Cette situation absurde est particulièrement flagrante en ce qui concerne la mission de la Commission en matière d’aides d’État. La Commission lutte avec ferveur contre presque toute forme d’interventionnisme étatique, conformément aux règles prévues par le traité de Rome et aux principes énoncés par la Cour de justice européenne. Cela est nécessaire parce que les aides d’État au niveau national peuvent fausser la concurrence au sein de l’Union européenne. Toutefois, en l’absence d’une véritable politique d’aide à l’industrie au niveau européen, l’interdiction systématique des aides d’État par la Commission conduit l’Union européenne à mener, dans la pratique, une politique de marché radicalement libre. Il ne s’agit pas d’un choix de la Commission, mais du résultat de la situation déséquilibrée des pouvoirs décrite ci-dessus. Il ne fait aucun doute que si la Commission avait le pouvoir de mener une politique interventionniste dans le secteur industriel, elle serait aussi interventionniste qu’une administration peut l’être. La situation actuelle est la conséquence logique d’une politique d’intégration européenne qui ne transfère des compétences importantes qu’en partie aux institutions européennes, tout en réservant d’autres composantes de ces compétences aux États membres, empêchant ainsi les gouvernements des États membres et les institutions européennes de mener une politique économique globale cohérente.

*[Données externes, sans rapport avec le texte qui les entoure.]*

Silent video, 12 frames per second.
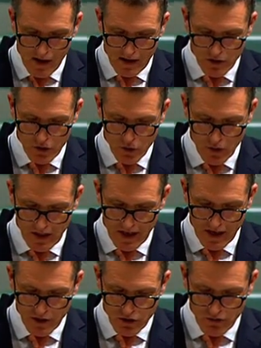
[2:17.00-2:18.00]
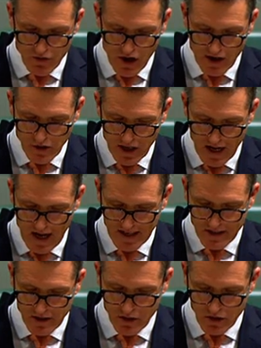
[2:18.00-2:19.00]
due to a leakage of nitric
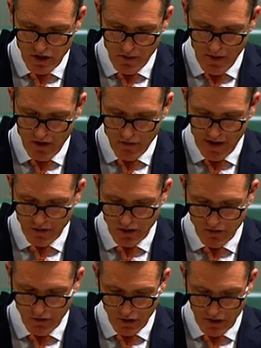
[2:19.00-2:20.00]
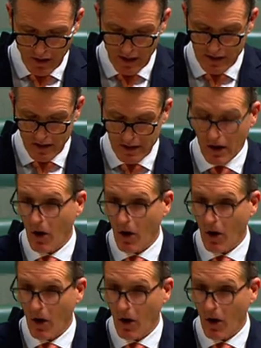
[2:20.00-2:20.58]
acid used in manufacturing fertilisers.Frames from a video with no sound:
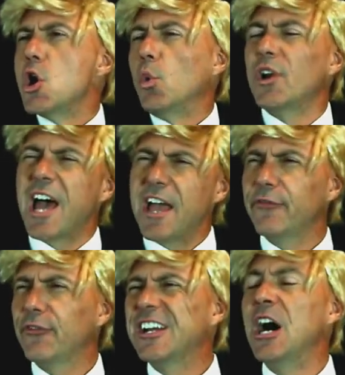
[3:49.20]
What
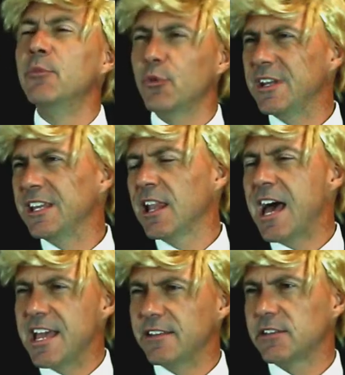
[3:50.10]
I've come to
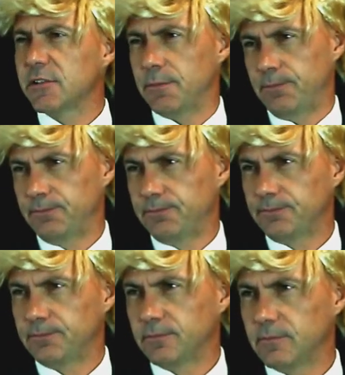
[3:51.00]
realize
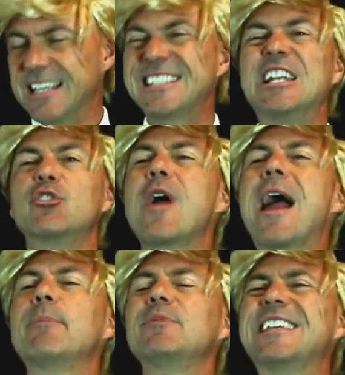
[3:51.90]
is that
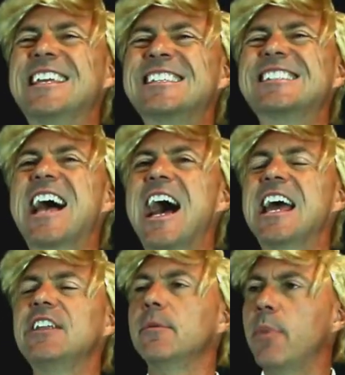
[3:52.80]
trapped
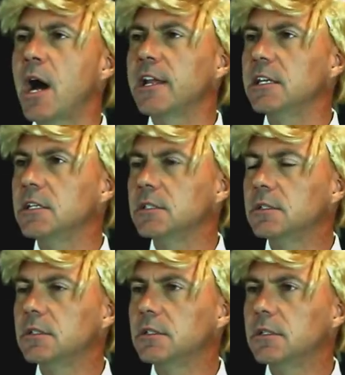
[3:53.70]
inside the body
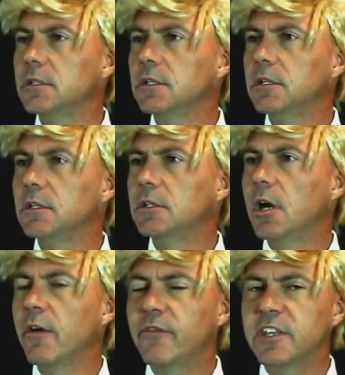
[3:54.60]

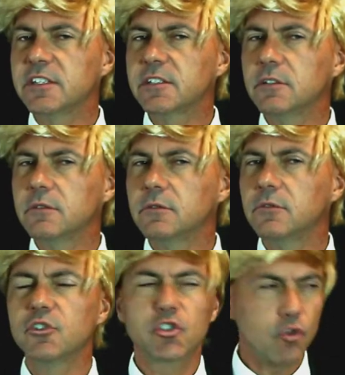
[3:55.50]
of this
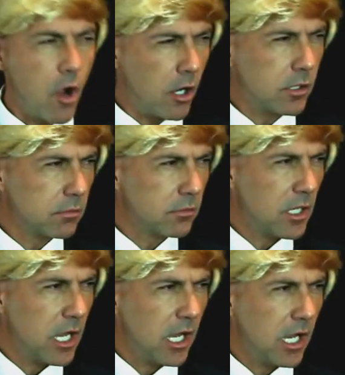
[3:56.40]
strong,
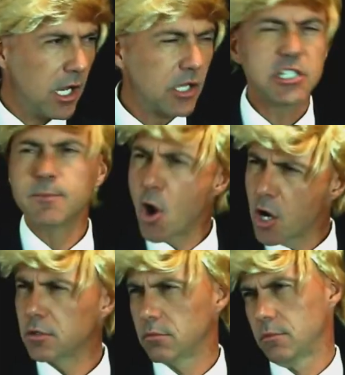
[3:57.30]

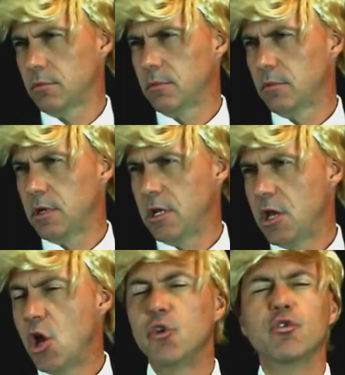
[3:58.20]
smart,
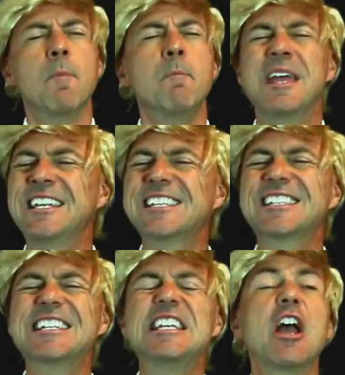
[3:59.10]

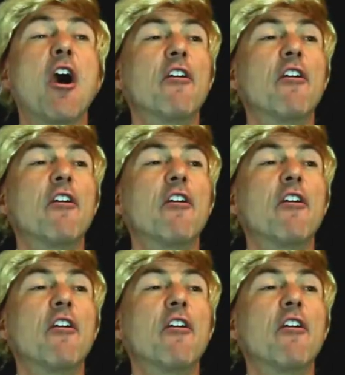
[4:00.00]
tremendously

Cela dit, le débat devrait maintenant se concentrer sur la question de savoir s’il n’est pas temps d’accorder aux institutions européennes (ou à tout autre organisme ou forme de coopération internationale) le pouvoir de mener une véritable politique industrielle à l’échelle européenne – sans oublier, bien entendu, l’importance d’un débat simultané sur la manière dont ces pouvoirs pourraient être contrôlés démocratiquement.